長年使ってきたユーザに対しての措置となりますが、消えて無くなる前に取っておきましょう。バックアップ手順は以下の通り
- アルバムアーカイブを開く
- 写真があれば写真の左上にチェックを入れる
- 右上の︙をクリックして、ダウンロードするか他の共有アルバム等に移動させる
図:早めに移動しましょう
Jamboard
とりわけEducationなどや大会議室のホワイトボードソリューションとして利用されてきたGoogle Jamboardですが、2024年後半に廃止というニュースが入ってきました。ハードウェアとしても、ソフトウェアとしても終了するようです。2017年リリースされてから7年間、デジタルホワイトボードとして割りと高価なハードウェアとともに利用されてきたものですが、終了ということですが今回の廃止に伴って、かわりにサードパーティでリリースされてるFigjamなどのソリューションをGoogle Workspaceに統合する方向にして、Jamboardは廃止という流れのようです。
アプリそのものは、Google Workspaceのプランに含まれているので、今でも普通に使えるのですがPDF形式でこれまでの内容をダウンロードすることが出来ますが、Google Takeoutでは不可能のようです。
2024年12月31日までは過去のデータをバックアップ可能のようなので、今のうちに廃止に向けて他のソリューションへの乗り換え等を検討する必要性があるようです。

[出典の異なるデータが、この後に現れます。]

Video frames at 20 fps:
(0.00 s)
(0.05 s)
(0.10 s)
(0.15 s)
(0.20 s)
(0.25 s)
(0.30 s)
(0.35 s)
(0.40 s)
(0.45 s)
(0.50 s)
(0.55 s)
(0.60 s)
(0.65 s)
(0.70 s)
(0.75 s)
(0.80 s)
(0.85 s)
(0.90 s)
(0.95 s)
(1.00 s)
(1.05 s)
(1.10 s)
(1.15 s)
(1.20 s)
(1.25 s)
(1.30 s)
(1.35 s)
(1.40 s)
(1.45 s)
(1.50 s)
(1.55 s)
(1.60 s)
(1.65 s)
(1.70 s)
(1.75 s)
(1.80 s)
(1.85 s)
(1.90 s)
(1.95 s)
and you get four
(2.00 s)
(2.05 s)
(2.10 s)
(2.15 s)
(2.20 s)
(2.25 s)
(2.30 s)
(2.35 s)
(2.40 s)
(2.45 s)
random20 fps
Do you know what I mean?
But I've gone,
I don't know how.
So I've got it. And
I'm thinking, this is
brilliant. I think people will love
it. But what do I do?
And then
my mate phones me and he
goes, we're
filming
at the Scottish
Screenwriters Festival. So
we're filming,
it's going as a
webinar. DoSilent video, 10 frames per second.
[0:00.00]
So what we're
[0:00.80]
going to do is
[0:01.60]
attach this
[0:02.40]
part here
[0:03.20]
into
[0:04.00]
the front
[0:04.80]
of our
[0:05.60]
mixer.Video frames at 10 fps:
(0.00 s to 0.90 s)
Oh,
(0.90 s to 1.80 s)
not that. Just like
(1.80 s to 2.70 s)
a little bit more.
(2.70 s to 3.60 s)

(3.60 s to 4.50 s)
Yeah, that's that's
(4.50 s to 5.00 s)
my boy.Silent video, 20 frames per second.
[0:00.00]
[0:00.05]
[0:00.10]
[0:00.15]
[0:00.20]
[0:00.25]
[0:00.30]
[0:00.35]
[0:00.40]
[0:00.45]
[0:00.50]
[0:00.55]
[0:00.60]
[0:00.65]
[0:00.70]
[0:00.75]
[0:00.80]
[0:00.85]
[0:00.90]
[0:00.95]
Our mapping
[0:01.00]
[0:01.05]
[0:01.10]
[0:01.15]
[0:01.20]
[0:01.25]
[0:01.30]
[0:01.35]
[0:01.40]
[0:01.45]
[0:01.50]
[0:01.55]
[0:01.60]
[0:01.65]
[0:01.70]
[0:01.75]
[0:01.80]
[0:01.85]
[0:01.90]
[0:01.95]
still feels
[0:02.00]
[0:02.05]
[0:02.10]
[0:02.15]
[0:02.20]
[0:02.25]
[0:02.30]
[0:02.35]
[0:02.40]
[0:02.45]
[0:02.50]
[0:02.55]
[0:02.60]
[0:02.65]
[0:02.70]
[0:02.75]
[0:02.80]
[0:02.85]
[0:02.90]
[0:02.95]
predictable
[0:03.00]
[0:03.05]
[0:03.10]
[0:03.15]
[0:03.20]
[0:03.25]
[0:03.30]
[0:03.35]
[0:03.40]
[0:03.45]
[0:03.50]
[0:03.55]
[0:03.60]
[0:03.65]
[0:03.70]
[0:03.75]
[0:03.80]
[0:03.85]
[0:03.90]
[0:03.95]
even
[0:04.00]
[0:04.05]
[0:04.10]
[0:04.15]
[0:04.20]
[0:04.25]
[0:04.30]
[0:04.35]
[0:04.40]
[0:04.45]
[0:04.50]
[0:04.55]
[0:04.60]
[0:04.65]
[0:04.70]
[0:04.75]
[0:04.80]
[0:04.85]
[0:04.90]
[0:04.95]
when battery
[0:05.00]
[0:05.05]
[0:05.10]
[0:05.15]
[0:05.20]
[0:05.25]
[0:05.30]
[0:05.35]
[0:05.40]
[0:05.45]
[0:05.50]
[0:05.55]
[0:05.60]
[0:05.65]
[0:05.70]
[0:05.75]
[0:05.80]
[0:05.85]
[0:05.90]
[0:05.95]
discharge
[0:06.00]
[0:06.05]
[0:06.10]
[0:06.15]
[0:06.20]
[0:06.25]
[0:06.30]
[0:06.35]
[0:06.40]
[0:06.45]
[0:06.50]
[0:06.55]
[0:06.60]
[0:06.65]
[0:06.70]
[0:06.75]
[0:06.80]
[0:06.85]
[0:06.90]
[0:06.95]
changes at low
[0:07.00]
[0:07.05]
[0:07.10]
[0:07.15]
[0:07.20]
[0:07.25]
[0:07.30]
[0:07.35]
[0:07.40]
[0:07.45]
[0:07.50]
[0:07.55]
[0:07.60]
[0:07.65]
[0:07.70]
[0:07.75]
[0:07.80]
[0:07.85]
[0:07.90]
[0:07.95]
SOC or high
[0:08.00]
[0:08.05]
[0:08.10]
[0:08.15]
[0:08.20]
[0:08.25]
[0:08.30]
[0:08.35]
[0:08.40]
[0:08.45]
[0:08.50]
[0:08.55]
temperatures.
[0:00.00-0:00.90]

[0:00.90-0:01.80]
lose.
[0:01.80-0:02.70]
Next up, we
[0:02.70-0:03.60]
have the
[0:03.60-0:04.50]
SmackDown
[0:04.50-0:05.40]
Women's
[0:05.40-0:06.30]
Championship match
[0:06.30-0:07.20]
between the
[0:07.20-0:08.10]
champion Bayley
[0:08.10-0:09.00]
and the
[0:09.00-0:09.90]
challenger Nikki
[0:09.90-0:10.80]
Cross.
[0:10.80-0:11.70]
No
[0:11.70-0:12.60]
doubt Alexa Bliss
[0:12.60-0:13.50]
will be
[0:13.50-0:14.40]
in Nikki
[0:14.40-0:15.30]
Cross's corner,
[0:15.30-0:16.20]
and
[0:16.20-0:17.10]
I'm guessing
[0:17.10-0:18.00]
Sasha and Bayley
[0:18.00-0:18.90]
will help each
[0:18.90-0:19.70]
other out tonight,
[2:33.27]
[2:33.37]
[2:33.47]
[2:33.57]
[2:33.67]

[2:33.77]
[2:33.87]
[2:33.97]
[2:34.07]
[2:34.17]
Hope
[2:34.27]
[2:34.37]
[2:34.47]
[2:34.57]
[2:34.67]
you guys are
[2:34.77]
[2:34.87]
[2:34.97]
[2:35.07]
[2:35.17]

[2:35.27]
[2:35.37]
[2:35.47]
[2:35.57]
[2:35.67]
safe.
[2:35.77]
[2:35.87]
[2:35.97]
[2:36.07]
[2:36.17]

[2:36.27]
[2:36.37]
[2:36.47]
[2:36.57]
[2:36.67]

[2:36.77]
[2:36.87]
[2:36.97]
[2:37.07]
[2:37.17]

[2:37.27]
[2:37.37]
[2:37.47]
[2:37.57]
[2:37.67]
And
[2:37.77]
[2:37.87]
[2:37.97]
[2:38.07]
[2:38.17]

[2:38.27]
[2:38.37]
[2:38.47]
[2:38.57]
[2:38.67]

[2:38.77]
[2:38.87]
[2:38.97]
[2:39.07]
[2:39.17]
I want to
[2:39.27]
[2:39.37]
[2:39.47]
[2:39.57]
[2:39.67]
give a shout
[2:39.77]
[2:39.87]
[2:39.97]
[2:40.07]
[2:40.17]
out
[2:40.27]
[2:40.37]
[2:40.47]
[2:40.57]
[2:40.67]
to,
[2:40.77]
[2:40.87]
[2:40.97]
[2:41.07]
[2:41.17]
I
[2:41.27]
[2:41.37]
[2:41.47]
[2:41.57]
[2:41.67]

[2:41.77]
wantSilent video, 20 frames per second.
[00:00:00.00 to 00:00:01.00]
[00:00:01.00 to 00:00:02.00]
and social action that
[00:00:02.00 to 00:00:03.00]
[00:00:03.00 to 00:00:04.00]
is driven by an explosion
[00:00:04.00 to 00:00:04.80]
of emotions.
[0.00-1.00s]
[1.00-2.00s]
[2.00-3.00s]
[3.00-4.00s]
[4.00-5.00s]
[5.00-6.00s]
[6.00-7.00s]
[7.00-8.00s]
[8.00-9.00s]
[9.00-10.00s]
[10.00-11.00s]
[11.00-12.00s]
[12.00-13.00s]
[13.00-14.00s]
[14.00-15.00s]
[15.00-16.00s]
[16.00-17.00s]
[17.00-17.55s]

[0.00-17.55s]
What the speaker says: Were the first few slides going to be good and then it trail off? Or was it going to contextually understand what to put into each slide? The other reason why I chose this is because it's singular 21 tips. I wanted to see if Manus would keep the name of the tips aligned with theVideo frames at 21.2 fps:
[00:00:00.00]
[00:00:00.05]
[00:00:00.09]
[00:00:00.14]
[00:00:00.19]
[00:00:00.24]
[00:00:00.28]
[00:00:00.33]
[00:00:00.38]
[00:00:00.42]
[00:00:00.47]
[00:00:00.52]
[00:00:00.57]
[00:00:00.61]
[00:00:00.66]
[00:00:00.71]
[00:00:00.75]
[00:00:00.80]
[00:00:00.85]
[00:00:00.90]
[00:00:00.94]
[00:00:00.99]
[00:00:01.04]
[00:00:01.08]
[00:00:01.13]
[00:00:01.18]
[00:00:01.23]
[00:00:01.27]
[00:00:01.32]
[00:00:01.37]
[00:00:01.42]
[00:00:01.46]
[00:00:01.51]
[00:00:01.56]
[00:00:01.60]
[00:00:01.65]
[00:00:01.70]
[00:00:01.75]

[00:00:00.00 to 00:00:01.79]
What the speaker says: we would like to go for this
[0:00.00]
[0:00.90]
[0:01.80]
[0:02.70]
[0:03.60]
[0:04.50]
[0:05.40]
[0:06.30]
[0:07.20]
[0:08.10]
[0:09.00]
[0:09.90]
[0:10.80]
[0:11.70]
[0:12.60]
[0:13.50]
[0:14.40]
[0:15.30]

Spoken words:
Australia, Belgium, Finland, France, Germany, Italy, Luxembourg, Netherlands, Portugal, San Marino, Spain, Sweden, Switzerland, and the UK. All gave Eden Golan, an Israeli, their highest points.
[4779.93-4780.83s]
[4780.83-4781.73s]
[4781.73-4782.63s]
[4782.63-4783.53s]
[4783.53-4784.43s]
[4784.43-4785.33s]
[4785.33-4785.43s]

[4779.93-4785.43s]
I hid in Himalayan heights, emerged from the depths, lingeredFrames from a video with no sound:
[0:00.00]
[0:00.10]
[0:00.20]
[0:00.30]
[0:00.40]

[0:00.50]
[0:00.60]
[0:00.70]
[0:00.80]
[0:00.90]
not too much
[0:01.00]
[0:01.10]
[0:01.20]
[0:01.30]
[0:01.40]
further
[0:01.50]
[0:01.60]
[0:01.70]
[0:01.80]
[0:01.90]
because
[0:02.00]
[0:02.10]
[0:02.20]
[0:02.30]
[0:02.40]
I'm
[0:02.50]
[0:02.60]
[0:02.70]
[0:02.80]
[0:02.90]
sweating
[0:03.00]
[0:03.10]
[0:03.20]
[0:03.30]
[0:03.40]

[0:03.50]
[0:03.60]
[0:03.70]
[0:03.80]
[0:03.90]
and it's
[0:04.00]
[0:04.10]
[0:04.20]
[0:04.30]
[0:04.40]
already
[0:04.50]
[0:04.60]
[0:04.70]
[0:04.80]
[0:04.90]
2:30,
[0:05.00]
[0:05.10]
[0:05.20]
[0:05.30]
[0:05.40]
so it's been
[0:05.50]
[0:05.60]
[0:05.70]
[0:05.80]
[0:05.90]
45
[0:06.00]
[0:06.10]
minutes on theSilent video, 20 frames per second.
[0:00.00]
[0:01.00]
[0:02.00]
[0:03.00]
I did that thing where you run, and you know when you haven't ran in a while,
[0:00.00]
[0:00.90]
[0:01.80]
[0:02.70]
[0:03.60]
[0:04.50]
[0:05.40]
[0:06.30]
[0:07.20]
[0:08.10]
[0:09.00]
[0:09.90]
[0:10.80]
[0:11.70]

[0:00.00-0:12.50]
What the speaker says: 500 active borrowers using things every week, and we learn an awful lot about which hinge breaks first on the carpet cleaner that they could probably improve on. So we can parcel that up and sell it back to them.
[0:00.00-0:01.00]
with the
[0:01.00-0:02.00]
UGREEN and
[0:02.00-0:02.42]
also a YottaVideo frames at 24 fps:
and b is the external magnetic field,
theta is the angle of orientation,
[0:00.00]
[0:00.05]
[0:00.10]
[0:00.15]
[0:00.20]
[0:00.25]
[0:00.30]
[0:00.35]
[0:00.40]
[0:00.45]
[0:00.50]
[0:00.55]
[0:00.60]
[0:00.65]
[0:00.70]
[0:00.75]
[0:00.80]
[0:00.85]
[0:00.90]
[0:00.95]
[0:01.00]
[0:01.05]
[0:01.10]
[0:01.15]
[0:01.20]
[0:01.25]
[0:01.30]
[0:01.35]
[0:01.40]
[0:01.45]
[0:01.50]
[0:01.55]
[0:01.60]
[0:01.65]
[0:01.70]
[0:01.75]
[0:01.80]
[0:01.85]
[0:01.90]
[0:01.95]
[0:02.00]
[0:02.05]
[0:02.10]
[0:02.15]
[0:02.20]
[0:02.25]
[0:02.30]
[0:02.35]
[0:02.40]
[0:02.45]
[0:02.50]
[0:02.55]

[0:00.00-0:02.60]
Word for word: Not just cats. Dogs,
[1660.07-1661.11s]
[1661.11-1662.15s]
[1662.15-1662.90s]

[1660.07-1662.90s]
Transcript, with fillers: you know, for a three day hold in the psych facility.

※2023/9/28の続報によると、Google Jamboardは廃止になってしまいますが、代わりにGoogle WorkspaceユーザはFigjamが使えるようになるようです(ただし、無償で利用できるわけじゃないようで別途ライセンスは必要みたいです。)。また、それに合わせて、今後Jamboard=>Figjamへの移行ツールも出されるようです。
※2023/10/4の続報というか文言が変わっていたので内容をみると、今回の変更でGoogle Workspace for EducationのユーザはFigjamの最上位ライセンスが無償で利用が可能になるようです。但し一般企業ユーザは前述の通り連携は出来ても別途ライセンスが必要という解釈になるようです。
図:Jamboardをバックアップ
Gmailでの簡易HTML表示
およそ10年前に作成された標準のHTML表示が出来ない場合に利用する簡易HTML表示機能が2024年1月に廃止になるようです。この機能はおもに障碍者の方が利用して、音声読み上げなどで使っていた機能のようで、これがなくなると代替手段が無いため、困ったことになりそうです。
この機能はGmailを開いたロード中に右下に簡易HTMLで表示で出てくるものなのですが、あまりにも表示時間が短いので、こちらのリンクを開いて簡易HTML表示とすると見ることが出来ます。非常に高速でシンプルな表示になるので愛好者がいたようです。
図:とってもシンプルな初期のGmail表示になる
Googleポッドキャスト
ポッドキャストって今どのくらいの人が聞いてるのだろうか・・・音声版RSSとでもいうべき配信で音楽やらラジオ的なものを楽しむ機能でしたが、Google Podcastは2024年後半にYoutube Musicに統合し消えてしまうようです。Google VideoがYoutubeに統合して消えたように古いテクノロジーやサービスはこのように似たような別のサービスが出た場合消えていく運命のようです。
自分の場合、Amazon Musicは使っていてもYoutube Musicは使っていませんが、正直なところちょっと微妙だなぁと思ってるところなので、果たしてYoutube Musicに統合というよりも事実上の廃止だと思っています。